▶ **Task instructions**
In your copy, include every line of the records exactly and no picture at all.
*** Opening of Data for the task ***
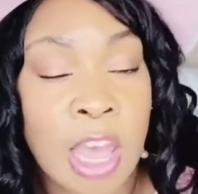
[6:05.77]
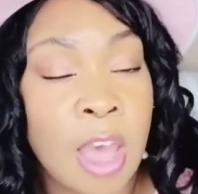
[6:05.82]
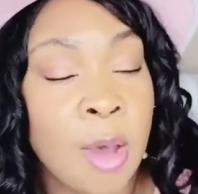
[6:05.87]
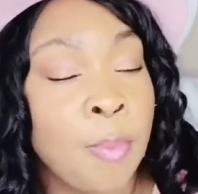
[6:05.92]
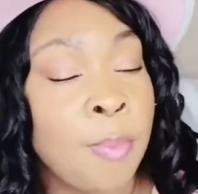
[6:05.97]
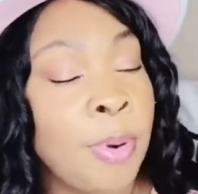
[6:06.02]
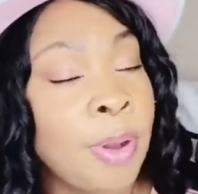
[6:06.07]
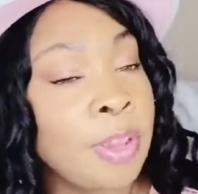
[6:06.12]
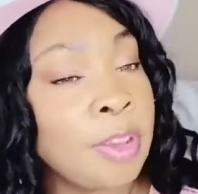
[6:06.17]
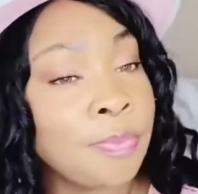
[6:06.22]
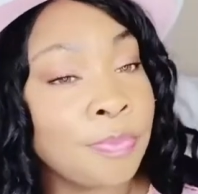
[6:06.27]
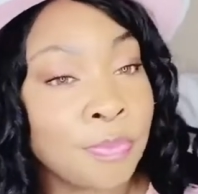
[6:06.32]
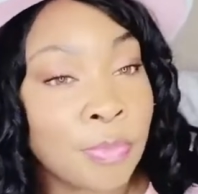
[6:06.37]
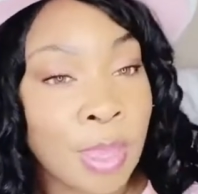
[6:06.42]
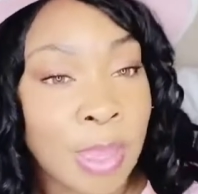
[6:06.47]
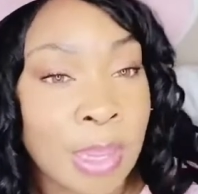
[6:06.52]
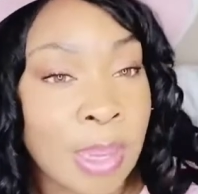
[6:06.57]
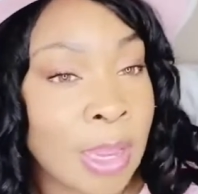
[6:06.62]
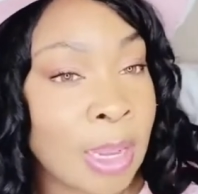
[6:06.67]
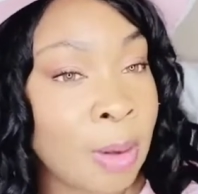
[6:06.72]
But
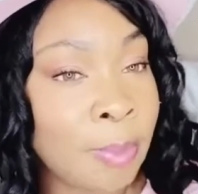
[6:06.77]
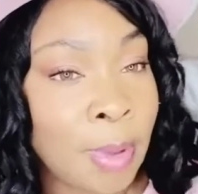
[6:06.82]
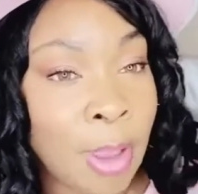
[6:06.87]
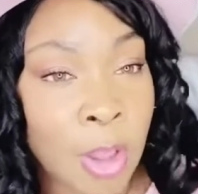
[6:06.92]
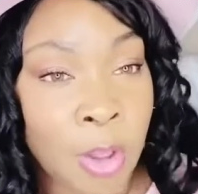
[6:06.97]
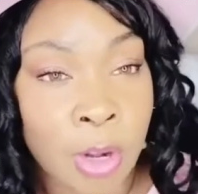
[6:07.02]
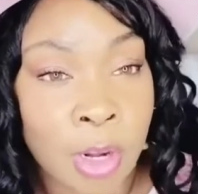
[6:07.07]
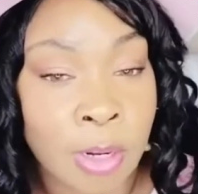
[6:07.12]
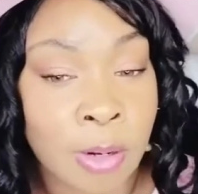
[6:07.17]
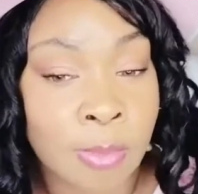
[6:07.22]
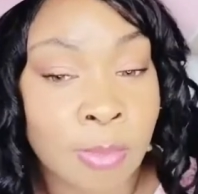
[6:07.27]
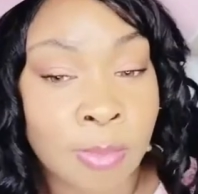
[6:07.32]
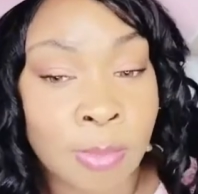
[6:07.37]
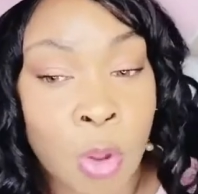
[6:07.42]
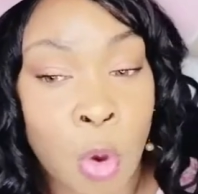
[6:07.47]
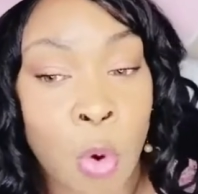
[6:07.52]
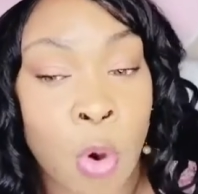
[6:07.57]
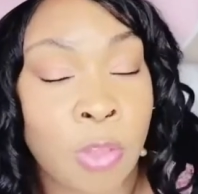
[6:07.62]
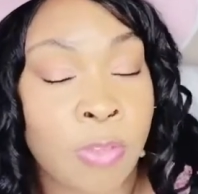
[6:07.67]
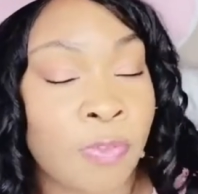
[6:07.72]
again, I'm not going to
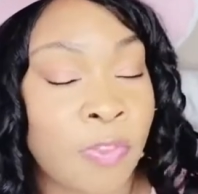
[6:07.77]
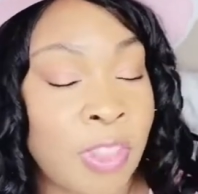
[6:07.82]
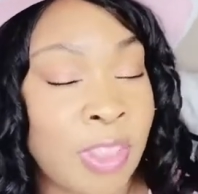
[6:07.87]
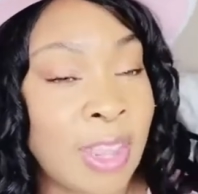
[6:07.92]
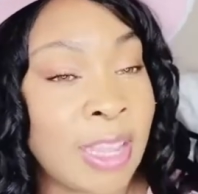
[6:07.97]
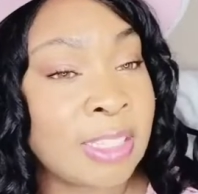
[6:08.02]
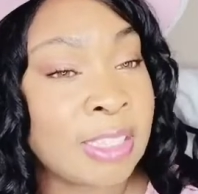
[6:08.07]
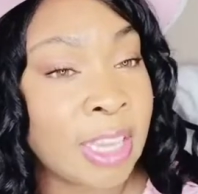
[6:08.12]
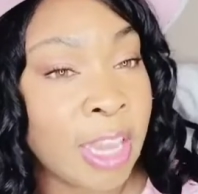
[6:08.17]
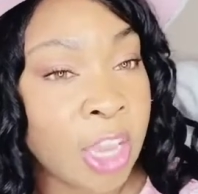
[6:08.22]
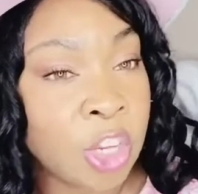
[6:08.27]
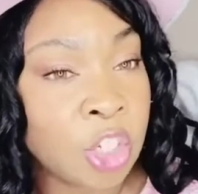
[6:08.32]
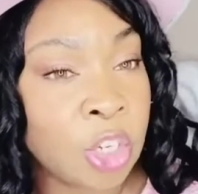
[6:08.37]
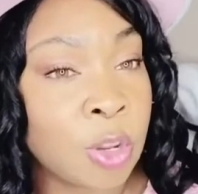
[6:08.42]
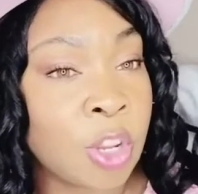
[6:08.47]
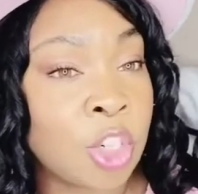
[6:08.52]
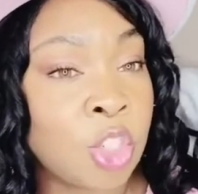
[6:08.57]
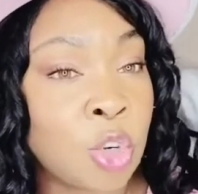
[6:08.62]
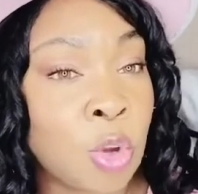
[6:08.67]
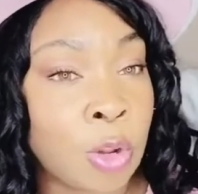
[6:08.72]
go on from that tangent
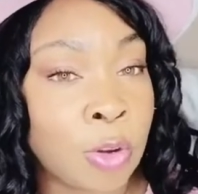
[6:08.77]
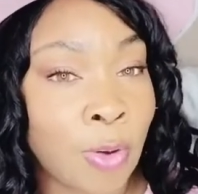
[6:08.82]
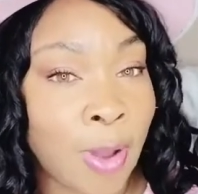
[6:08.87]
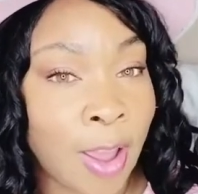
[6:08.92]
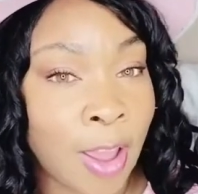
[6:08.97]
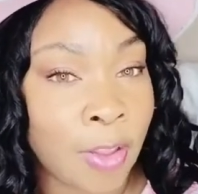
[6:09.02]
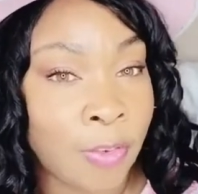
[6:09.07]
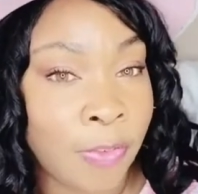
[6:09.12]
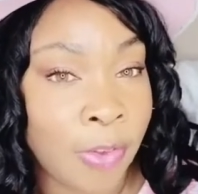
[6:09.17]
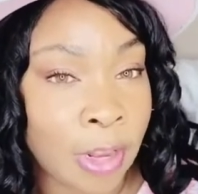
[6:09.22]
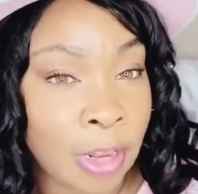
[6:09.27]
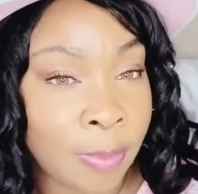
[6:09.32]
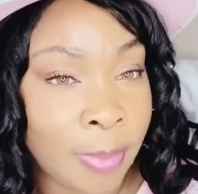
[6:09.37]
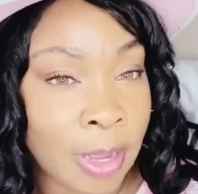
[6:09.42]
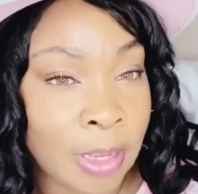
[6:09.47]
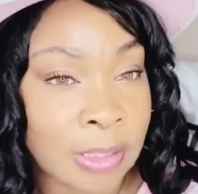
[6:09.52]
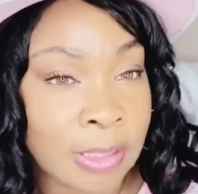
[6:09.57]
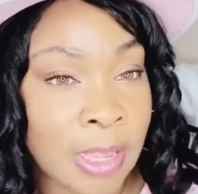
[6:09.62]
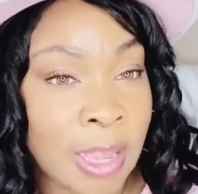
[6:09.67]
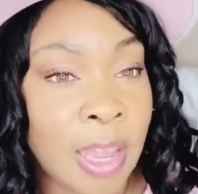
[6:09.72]
because you all know how I feel
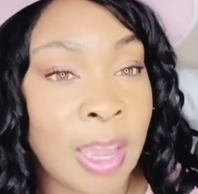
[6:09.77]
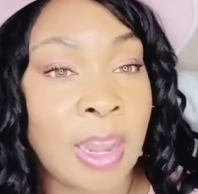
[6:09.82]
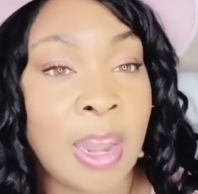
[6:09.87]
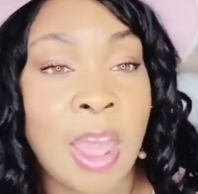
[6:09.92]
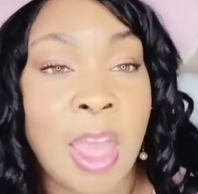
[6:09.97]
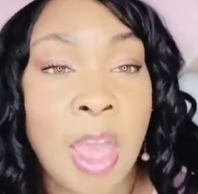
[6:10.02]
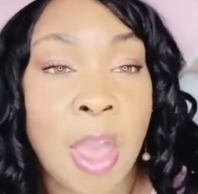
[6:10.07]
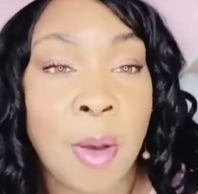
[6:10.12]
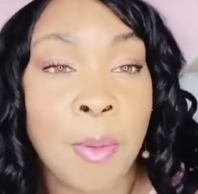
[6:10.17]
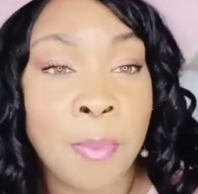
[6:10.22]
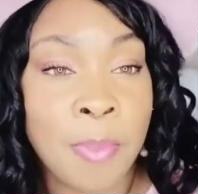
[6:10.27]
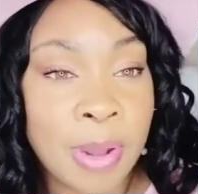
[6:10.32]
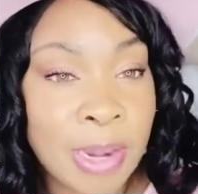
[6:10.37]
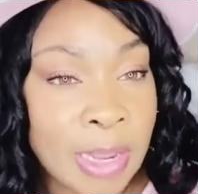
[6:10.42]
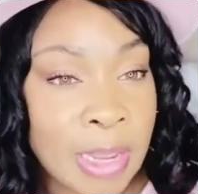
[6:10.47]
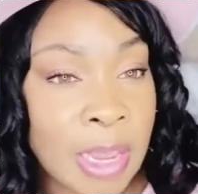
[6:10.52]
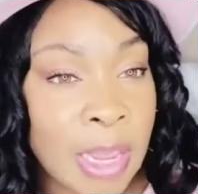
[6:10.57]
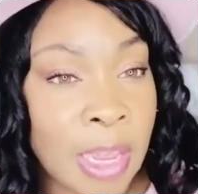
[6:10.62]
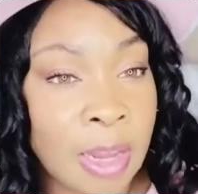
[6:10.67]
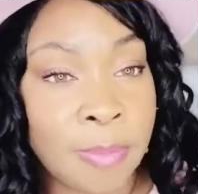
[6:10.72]
about that. But
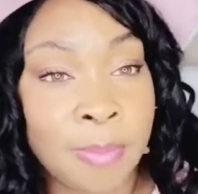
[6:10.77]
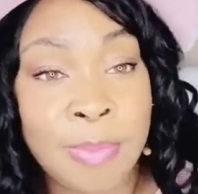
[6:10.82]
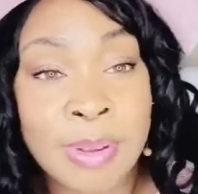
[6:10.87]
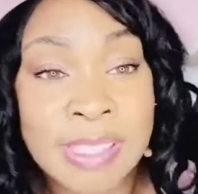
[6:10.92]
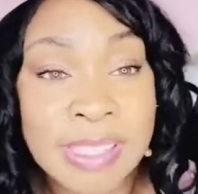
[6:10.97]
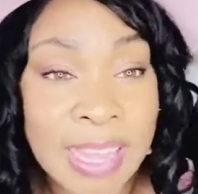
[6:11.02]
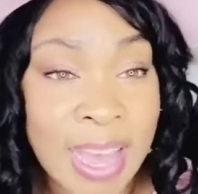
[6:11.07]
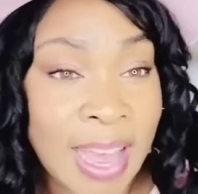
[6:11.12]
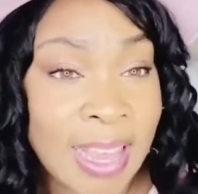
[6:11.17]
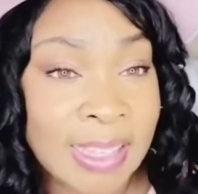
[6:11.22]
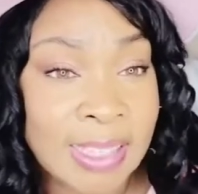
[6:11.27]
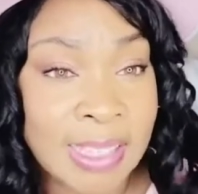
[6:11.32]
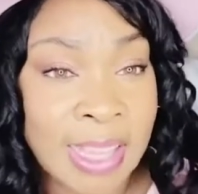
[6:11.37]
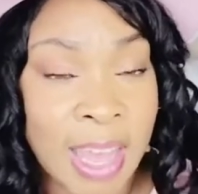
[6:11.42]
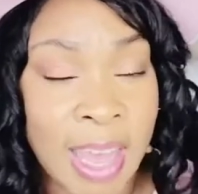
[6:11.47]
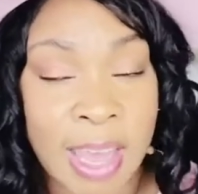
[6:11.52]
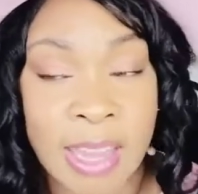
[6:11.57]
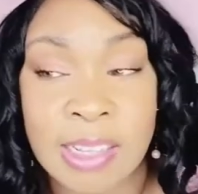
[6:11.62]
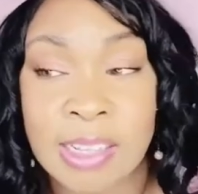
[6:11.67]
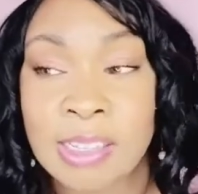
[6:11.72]
again, besides
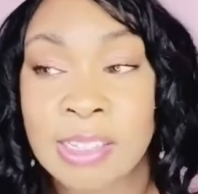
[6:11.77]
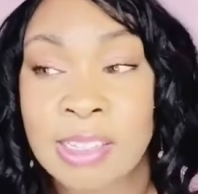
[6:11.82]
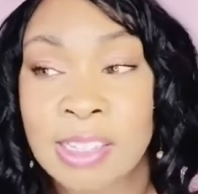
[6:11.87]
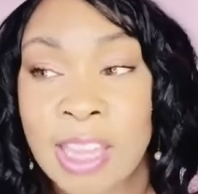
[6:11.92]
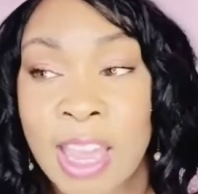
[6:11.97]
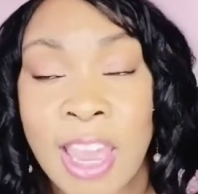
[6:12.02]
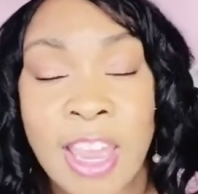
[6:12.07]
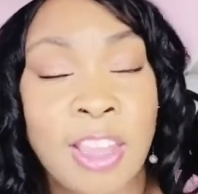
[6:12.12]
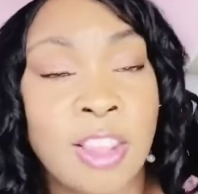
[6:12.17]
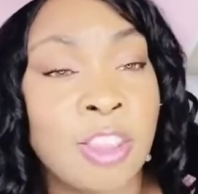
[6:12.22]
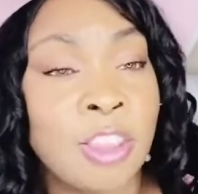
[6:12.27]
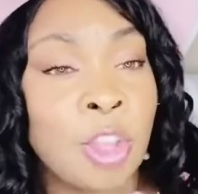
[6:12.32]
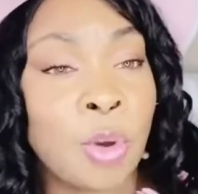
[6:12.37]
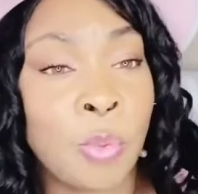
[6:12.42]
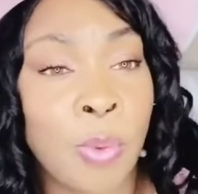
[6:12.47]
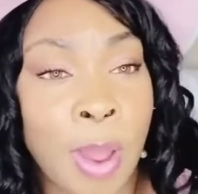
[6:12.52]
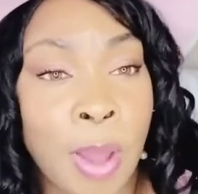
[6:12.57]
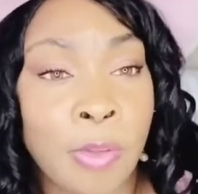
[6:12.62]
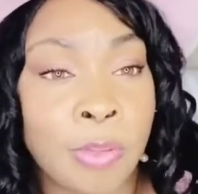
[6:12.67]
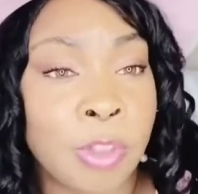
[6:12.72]
that, take the
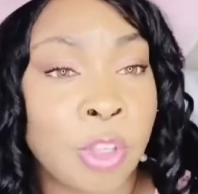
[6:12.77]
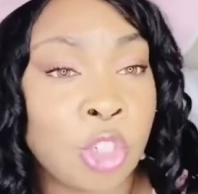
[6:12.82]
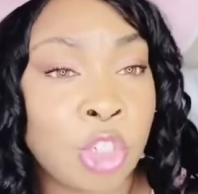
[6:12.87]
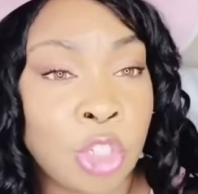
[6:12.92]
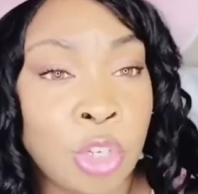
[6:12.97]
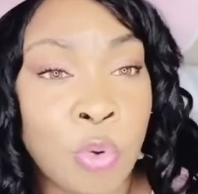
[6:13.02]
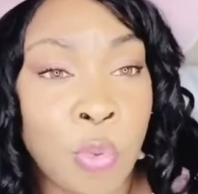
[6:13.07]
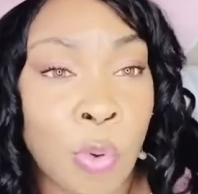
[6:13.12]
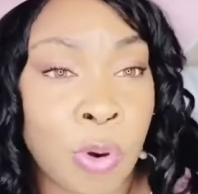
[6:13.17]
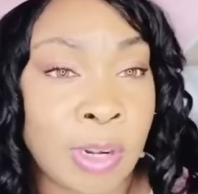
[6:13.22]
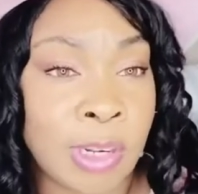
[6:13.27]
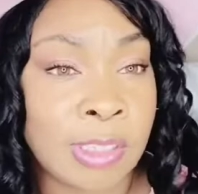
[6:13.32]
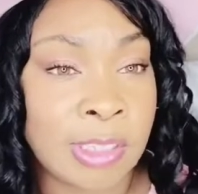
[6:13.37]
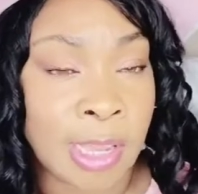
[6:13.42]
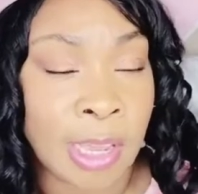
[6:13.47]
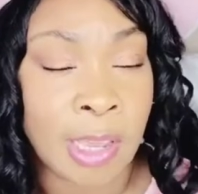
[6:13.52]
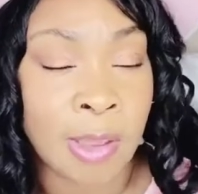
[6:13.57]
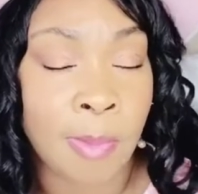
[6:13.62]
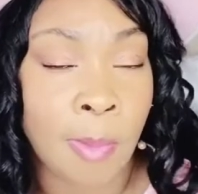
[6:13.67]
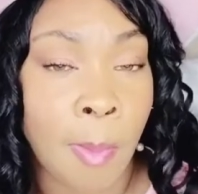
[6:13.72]
route that you want to
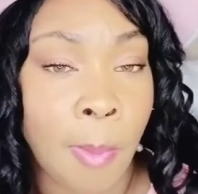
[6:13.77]
take.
*** Close of Data for the task ***
▶ **Exercise answer**
[6:05.77]
[6:05.82]
[6:05.87]
[6:05.92]
[6:05.97]
[6:06.02]
[6:06.07]
[6:06.12]
[6:06.17]
[6:06.22]
[6:06.27]
[6:06.32]
[6:06.37]
[6:06.42]
[6:06.47]
[6:06.52]
[6:06.57]
[6:06.62]
[6:06.67]
[6:06.72]
But
[6:06.77]
[6:06.82]
[6:06.87]
[6:06.92]
[6:06.97]
[6:07.02]
[6:07.07]
[6:07.12]
[6:07.17]
[6:07.22]
[6:07.27]
[6:07.32]
[6:07.37]
[6:07.42]
[6:07.47]
[6:07.52]
[6:07.57]
[6:07.62]
[6:07.67]
[6:07.72]
again, I'm not going to
[6:07.77]
[6:07.82]
[6:07.87]
[6:07.92]
[6:07.97]
[6:08.02]
[6:08.07]
[6:08.12]
[6:08.17]
[6:08.22]
[6:08.27]
[6:08.32]
[6:08.37]
[6:08.42]
[6:08.47]
[6:08.52]
[6:08.57]
[6:08.62]
[6:08.67]
[6:08.72]
go on from that tangent
[6:08.77]
[6:08.82]
[6:08.87]
[6:08.92]
[6:08.97]
[6:09.02]
[6:09.07]
[6:09.12]
[6:09.17]
[6:09.22]
[6:09.27]
[6:09.32]
[6:09.37]
[6:09.42]
[6:09.47]
[6:09.52]
[6:09.57]
[6:09.62]
[6:09.67]
[6:09.72]
because you all know how I feel
[6:09.77]
[6:09.82]
[6:09.87]
[6:09.92]
[6:09.97]
[6:10.02]
[6:10.07]
[6:10.12]
[6:10.17]
[6:10.22]
[6:10.27]
[6:10.32]
[6:10.37]
[6:10.42]
[6:10.47]
[6:10.52]
[6:10.57]
[6:10.62]
[6:10.67]
[6:10.72]
about that. But
[6:10.77]
[6:10.82]
[6:10.87]
[6:10.92]
[6:10.97]
[6:11.02]
[6:11.07]
[6:11.12]
[6:11.17]
[6:11.22]
[6:11.27]
[6:11.32]
[6:11.37]
[6:11.42]
[6:11.47]
[6:11.52]
[6:11.57]
[6:11.62]
[6:11.67]
[6:11.72]
again, besides
[6:11.77]
[6:11.82]
[6:11.87]
[6:11.92]
[6:11.97]
[6:12.02]
[6:12.07]
[6:12.12]
[6:12.17]
[6:12.22]
[6:12.27]
[6:12.32]
[6:12.37]
[6:12.42]
[6:12.47]
[6:12.52]
[6:12.57]
[6:12.62]
[6:12.67]
[6:12.72]
that, take the
[6:12.77]
[6:12.82]
[6:12.87]
[6:12.92]
[6:12.97]
[6:13.02]
[6:13.07]
[6:13.12]
[6:13.17]
[6:13.22]
[6:13.27]
[6:13.32]
[6:13.37]
[6:13.42]
[6:13.47]
[6:13.52]
[6:13.57]
[6:13.62]
[6:13.67]
[6:13.72]
route that you want to
[6:13.77]
take.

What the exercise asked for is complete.